If the 2 locking schemes are not compatible, I don't think this patch will have the intended effect, as we can have a concurrent call to kind create cluster which will mutate the Kubeconfig file?

It also seems that because flock will create the file and not delete it, kind will fail to acquire the lock later (file already exists). I tried and got this error from kind:

ERROR: failed to create cluster: failed to lock config file: open /Users/abas/.kube/config.lock: file exists

Finally, even if the locking schemes were compatible, I am not sure that the current version would be sufficient, as kind create cluster will only acquire the lock while it's writing the config: therefore, maybe we could still have a context in the config for which the control plane is not ready yet?

[jainpulkit22]

I have explicitly added the command to remove the lock file, other than that it seems compatible to me, because when I ried locally b oth the scripts together the create script waited for the lock to be released by the delete script.

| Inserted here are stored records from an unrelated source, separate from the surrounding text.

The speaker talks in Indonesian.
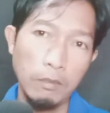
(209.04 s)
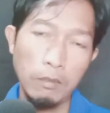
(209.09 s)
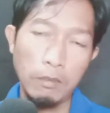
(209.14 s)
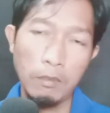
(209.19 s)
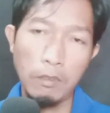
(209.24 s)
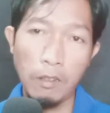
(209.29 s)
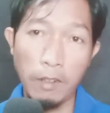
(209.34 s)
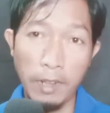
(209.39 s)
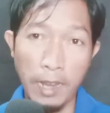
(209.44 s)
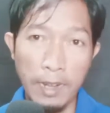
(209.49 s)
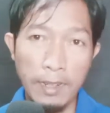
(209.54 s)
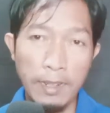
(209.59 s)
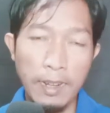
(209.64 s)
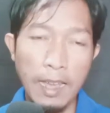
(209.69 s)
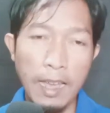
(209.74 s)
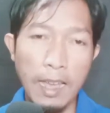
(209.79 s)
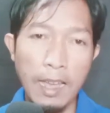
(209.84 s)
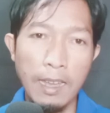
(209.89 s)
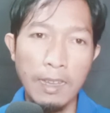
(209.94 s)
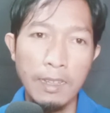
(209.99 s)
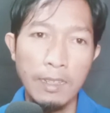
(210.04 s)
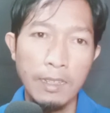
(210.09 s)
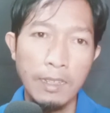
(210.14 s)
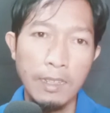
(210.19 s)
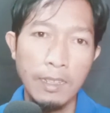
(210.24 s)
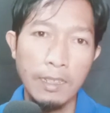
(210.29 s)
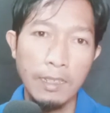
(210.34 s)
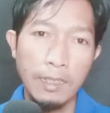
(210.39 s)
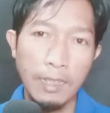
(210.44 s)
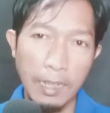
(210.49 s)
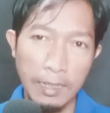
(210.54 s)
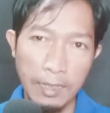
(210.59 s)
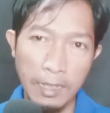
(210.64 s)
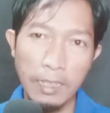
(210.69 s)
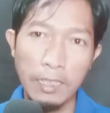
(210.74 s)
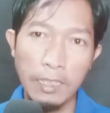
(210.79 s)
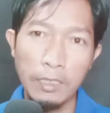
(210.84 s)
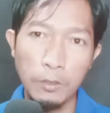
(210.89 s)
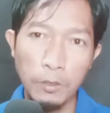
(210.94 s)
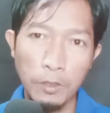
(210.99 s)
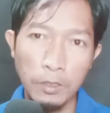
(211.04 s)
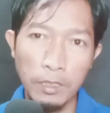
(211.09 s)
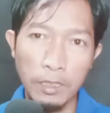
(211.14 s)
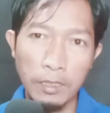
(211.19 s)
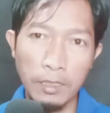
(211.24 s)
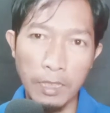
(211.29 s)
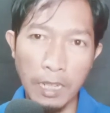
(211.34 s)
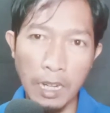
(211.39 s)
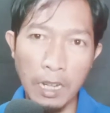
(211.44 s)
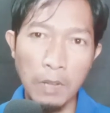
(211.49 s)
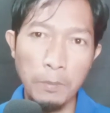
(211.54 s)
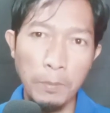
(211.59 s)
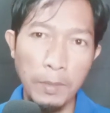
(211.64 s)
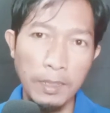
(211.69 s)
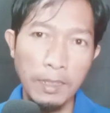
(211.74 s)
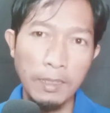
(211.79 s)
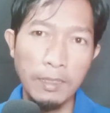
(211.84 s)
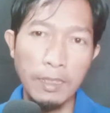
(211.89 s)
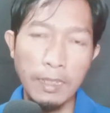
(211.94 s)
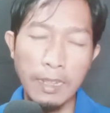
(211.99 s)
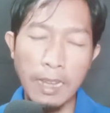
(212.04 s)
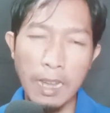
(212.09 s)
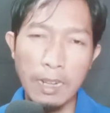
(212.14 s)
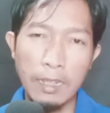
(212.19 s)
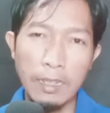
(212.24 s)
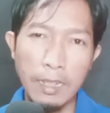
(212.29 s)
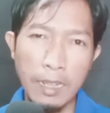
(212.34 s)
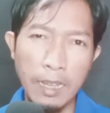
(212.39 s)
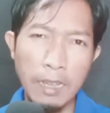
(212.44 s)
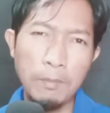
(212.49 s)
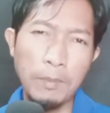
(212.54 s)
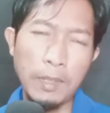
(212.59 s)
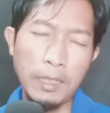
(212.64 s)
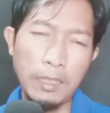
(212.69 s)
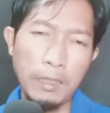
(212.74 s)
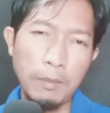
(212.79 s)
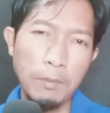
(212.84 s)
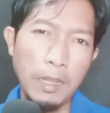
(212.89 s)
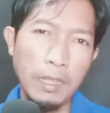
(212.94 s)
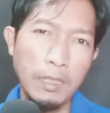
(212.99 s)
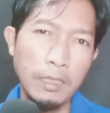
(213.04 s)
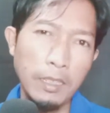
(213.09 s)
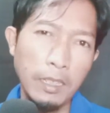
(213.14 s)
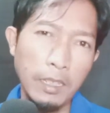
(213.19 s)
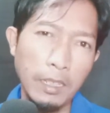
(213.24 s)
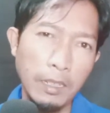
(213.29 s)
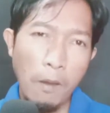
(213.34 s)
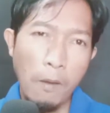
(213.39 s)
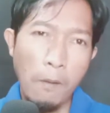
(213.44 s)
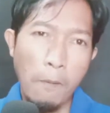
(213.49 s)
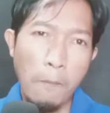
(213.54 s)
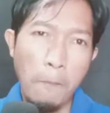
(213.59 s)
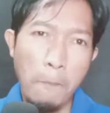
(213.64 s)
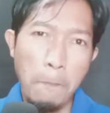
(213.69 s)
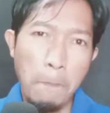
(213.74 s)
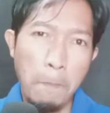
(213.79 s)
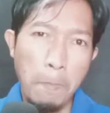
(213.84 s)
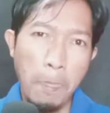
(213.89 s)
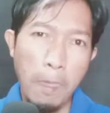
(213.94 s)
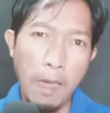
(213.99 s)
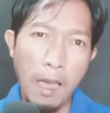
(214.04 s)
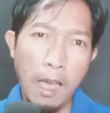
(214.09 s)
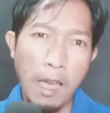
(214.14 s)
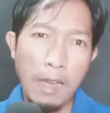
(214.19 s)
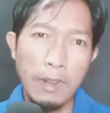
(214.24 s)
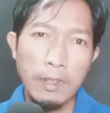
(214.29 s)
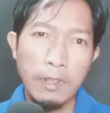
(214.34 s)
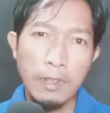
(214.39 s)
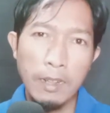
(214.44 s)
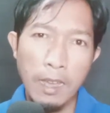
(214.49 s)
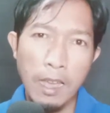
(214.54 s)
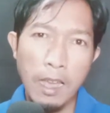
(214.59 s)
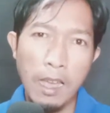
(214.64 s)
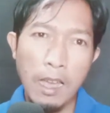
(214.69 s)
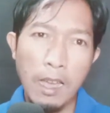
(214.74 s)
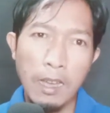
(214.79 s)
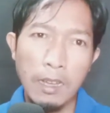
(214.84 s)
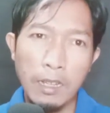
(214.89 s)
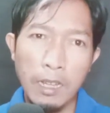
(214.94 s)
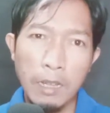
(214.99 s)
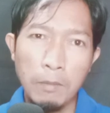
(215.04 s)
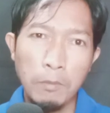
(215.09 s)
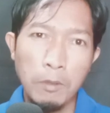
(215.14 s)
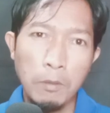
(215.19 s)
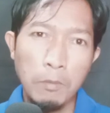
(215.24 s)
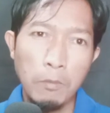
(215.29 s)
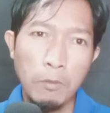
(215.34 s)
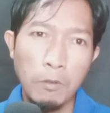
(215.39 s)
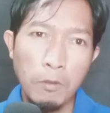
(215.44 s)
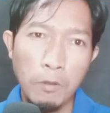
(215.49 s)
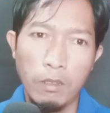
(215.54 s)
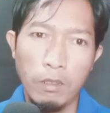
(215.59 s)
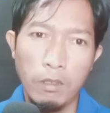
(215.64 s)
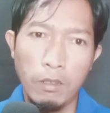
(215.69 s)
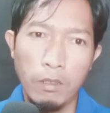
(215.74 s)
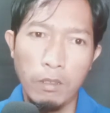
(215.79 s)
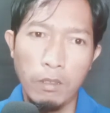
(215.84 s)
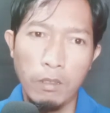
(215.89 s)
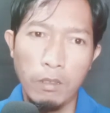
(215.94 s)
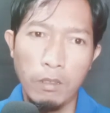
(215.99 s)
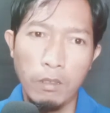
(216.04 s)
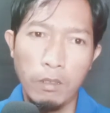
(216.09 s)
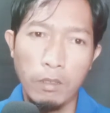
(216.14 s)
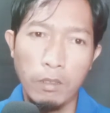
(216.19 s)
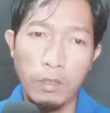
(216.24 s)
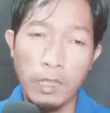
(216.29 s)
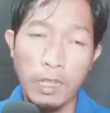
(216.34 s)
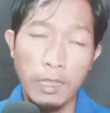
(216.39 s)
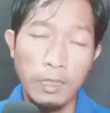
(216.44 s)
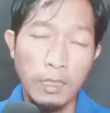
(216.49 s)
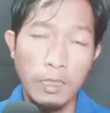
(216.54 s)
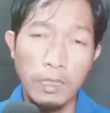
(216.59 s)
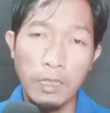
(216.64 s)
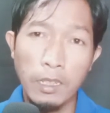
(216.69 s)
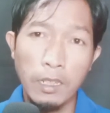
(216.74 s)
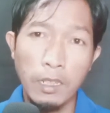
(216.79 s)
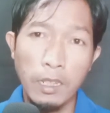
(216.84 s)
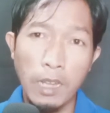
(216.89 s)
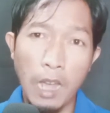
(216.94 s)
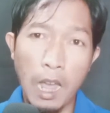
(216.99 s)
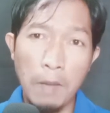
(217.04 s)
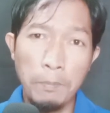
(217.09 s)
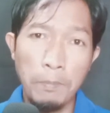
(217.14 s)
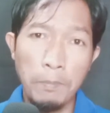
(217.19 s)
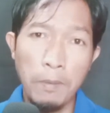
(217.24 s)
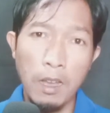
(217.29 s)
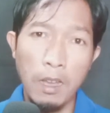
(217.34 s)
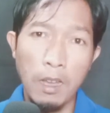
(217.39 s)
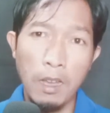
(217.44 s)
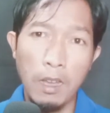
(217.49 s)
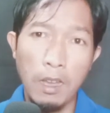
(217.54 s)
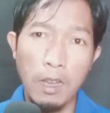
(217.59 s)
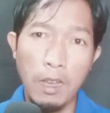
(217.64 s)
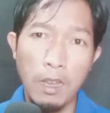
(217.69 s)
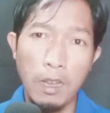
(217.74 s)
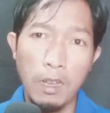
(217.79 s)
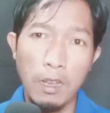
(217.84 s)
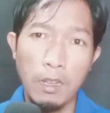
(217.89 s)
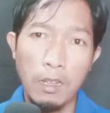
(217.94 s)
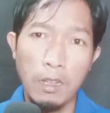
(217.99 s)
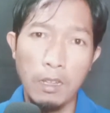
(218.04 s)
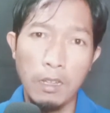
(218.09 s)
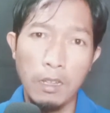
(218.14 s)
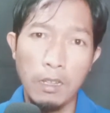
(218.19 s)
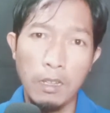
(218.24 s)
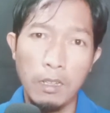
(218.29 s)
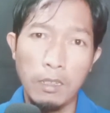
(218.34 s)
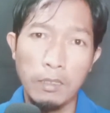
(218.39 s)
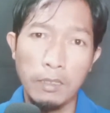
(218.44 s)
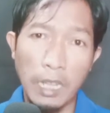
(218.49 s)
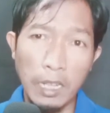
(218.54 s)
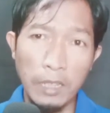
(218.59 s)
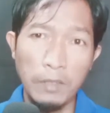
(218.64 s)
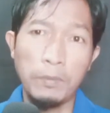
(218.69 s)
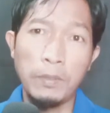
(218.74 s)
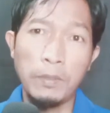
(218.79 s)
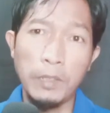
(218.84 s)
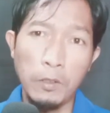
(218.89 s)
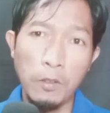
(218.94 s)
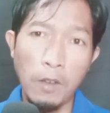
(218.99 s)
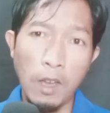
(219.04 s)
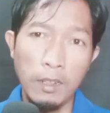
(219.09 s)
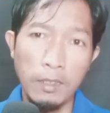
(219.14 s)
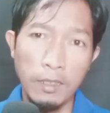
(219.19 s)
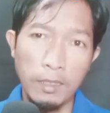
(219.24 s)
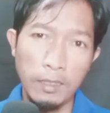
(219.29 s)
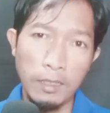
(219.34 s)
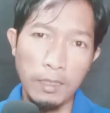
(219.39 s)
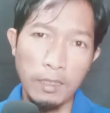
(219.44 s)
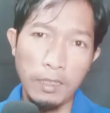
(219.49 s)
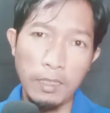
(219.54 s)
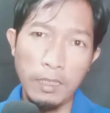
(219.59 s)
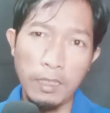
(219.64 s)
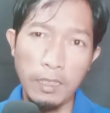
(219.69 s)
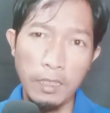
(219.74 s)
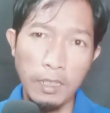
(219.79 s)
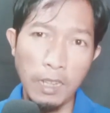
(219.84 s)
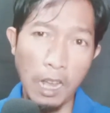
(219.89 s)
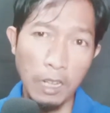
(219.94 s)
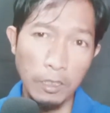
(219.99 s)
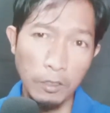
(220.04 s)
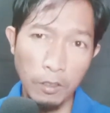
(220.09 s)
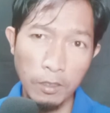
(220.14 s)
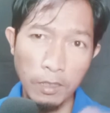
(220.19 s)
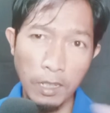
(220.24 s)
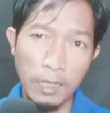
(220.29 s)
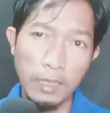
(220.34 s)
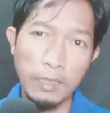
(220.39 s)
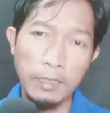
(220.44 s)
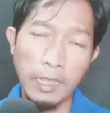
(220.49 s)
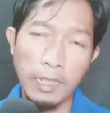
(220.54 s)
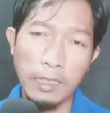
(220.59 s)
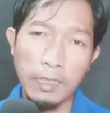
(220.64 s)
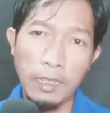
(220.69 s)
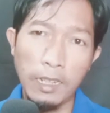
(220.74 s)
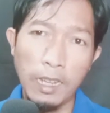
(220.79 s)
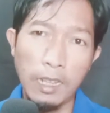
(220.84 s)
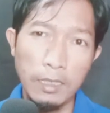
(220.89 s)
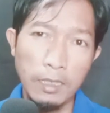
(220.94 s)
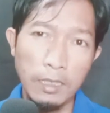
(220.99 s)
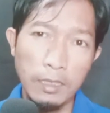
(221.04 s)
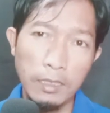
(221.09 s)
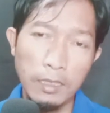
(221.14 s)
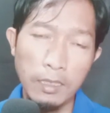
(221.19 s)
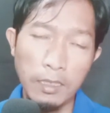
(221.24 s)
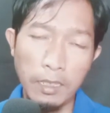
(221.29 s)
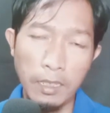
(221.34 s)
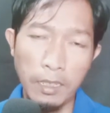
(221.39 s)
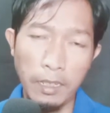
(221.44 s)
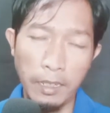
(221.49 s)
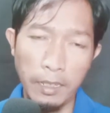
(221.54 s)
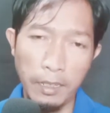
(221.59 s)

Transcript: oleh Anda karena itu terserah kepada diri Anda masing-masing. Anda akan membuat jati diri apa dari video Anda sendiri atau dari channel Anda sendiri.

Regarding your second question that we could still have a context in the config for which the control plaane is not ready yet, taht won't be a problem for use because the output of creation timeSTamp is piped to true, so the script won't panic and will run as usual.

[antoninbas]

I have explicitly added the command to remove the lock file, other than that it seems compatible to me, because when I ried locally b oth the scripts together the create script waited for the lock to be released by the delete script.

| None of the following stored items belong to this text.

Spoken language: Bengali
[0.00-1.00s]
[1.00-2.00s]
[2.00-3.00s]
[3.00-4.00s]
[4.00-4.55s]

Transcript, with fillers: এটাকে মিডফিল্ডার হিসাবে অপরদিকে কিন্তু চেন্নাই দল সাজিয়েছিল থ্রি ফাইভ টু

Please share your steps, this is not what I observe in my case. test.sh and test.go can execute concurrently (test.sh is supposed to represent the clean up step in kind-setup.sh here, using the same flock command).

[jainpulkit22]

I didn't use test.go for my local testing I did the following:
I created a test.sh script similar to the above one and executed kind create cluster command in one shell and test.sh script in another cell, and there I din't got any error.
I did this because in actual test scenario also we are just making calls to kind create cluster command.

[antoninbas]

I created a test.sh script similar to the above one and executed kind create cluster command in one shell and test.sh script in another cell, and there I din't got any error.

That doesn't show anything.
You would need the following test perhaps:

1. test.sh with a long sleep while the exclusive lock is held (a few minutes maybe)
2. try running kind create cluster in a second terminal

If kind create cluster can succeed before test.sh releases the lock, then you know it's not working.